SPRAINS: Ligament stretched beyond its normal range
Signs & Symptoms: Pain, swelling, reduced movement, tenderness, discolouration
Common sites: lateral (outside) ligament of the ankle, medial (inside) ligament of the knee, anterior
cruciate ligament of the knee
Management: Avoid heat, alcohol, vigorous activity, massage; 48-72 hours immediately following injury RICER
Rest stop play, crutches
Ice 2 hourly for 20 minutes using wrapped icepack or icebath
Compression tubigrip/bandage
Elevation above level of heart
Referral doctor/physiotherapist for examination, further referral, X-rays/scans and rehabilitation.
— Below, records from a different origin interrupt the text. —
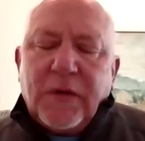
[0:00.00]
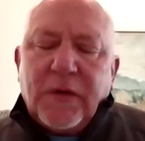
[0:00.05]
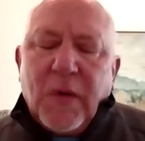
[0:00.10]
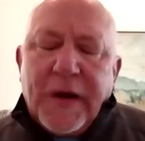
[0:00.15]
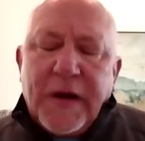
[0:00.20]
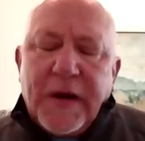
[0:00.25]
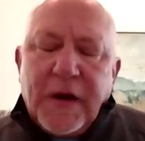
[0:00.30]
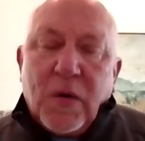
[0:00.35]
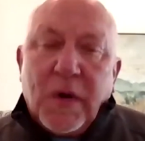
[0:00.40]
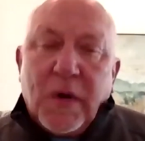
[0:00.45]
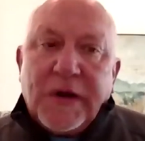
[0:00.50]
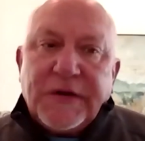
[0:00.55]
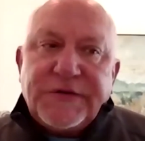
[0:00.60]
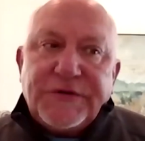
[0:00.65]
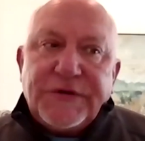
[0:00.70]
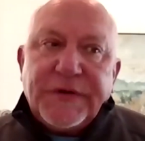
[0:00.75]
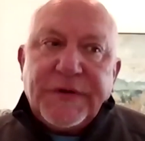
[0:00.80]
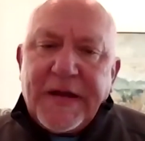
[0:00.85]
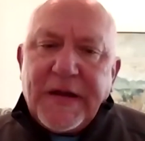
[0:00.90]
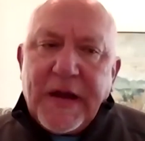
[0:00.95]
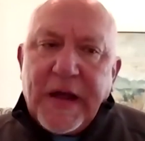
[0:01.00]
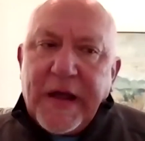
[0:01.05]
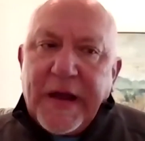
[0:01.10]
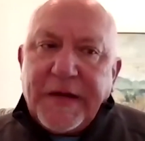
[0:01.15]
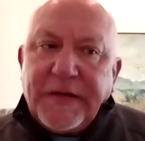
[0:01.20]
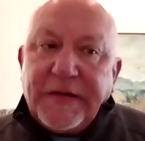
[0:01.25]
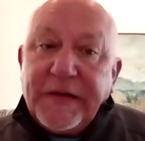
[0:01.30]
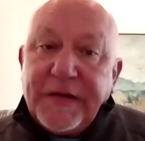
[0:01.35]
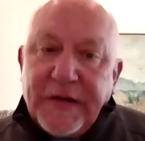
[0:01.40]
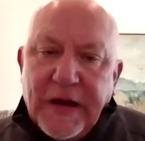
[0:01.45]
great question. My dad
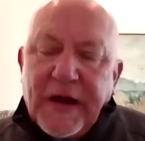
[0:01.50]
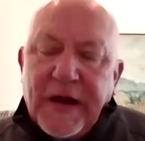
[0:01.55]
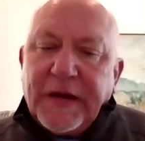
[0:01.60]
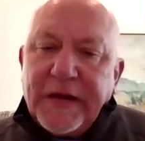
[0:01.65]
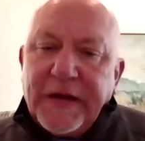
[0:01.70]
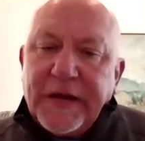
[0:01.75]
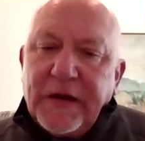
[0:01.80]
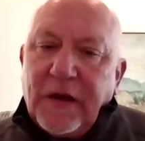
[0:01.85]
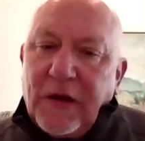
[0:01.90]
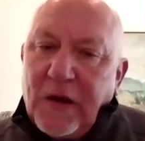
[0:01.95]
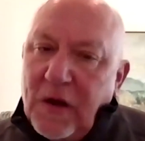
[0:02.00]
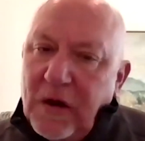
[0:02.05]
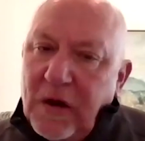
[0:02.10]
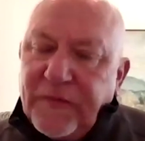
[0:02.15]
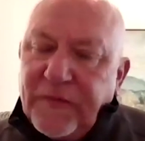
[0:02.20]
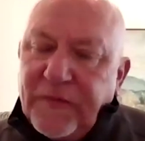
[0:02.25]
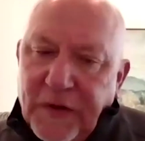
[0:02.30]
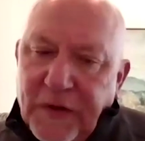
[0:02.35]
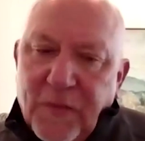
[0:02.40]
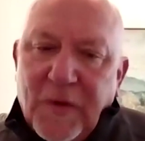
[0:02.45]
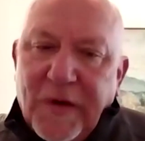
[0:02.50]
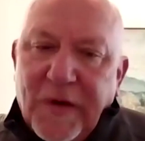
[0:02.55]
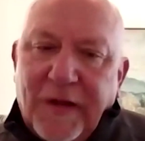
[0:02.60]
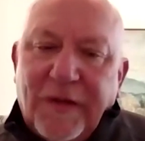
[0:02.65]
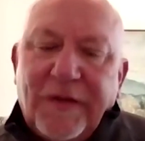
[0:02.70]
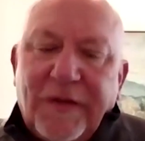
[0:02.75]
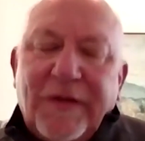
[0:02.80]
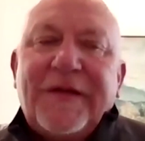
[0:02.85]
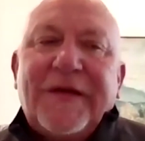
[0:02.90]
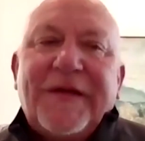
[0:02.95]
and I did not get along very
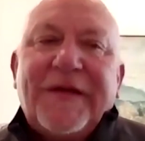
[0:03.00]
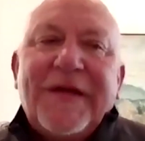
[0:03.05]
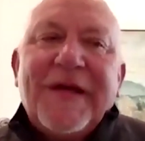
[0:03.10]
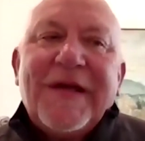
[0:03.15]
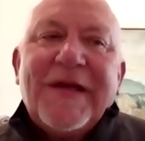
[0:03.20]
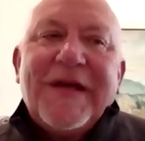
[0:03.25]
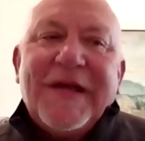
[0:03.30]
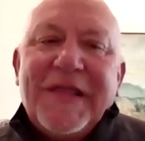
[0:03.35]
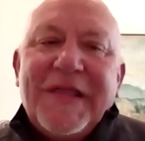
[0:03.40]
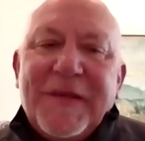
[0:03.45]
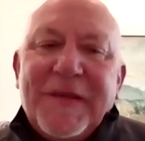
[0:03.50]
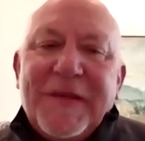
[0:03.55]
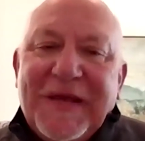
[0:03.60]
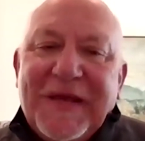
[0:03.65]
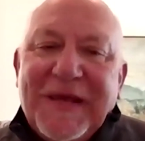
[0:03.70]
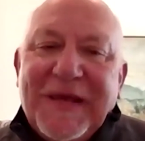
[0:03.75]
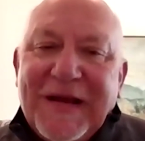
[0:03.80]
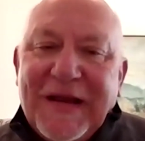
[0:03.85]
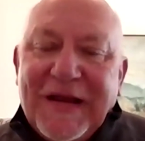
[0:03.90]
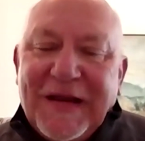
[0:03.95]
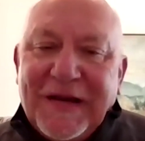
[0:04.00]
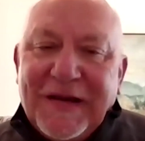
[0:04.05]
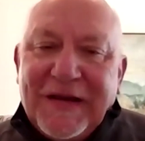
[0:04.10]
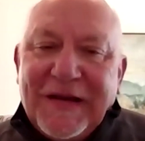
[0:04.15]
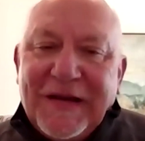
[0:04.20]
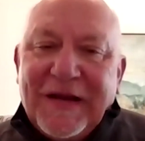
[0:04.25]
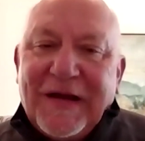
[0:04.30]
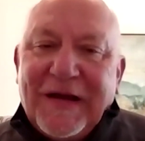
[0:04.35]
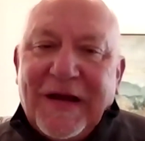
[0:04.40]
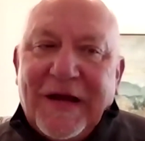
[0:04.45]
well in the beginning.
STRAINS: Muscle stretched beyond its normal range
Common sites: hamstrings, quadriceps, calf
Management: RICER (as above)
Soft tissue injuries usually take 1-6 weeks to heal depending on the severity, associated injuries and
rehabilitation undertaken.
DISLOCATION: Complete separation of joint surfaces
Common sites: finger, knee cap, shoulder
Management: relocate as soon as possible by a qualified medical professional, X-ray to exclude fracture,
tape/brace/sling following relocation, refer to doctor/physiotherapist for rehabilitation
INJURY PREVENTION
Pre-screening
Document any previous/current injuries, medical conditions and develop a management plan.
Warm up
Warm up thirty minutes prior to the game. Include netball specific dynamic stretching eg: lunges, leg
swings. These are slow controlled movements through the full range of a joint’s motion performed after 510 minutes of mild aerobic exercise eg: jogging.
Cool down
3-5 minutes of walking preceded by static (slow sustained) stretches of 30 seconds-1 minute to point of
tension, not pain.
Taping/bracing
Taping and bracing provides stability to a joint by limiting abnormal movement. It can be preventative or
protective. Tape provides sensory feedback to the athlete to subconsciously contract muscles to ensure
stability. All netball players are advised to tape ankles for competition.
RECOVERY
Icebaths/Contrast showers
Waist deep in 2-10 degree ice bath for 3 minutes OR alternating cold and warm showers for a minute each
repeated 3 times
Soft tissue massage
Reduces post-exercise muscle soreness, increases range of movement, increases circulation to damaged
tissues and identification of any soft tissue abnormalities
Rehydration
Drink 500ml of cold water 1-2 hours prior to exercise, 120-150 ml of cold fluid every 10-15 minutes during
the game and cool drinks following the game.
Nutrition
Nutritious foods replenish glycogen stores and provides necessary protein and water. Seek advice from
sports dietician.
Rest
Rest days are necessary so muscles can repair, rebuild and strengthen.
It is recommended that there is a sports trainer at training and games to ensure the athletes best welfare.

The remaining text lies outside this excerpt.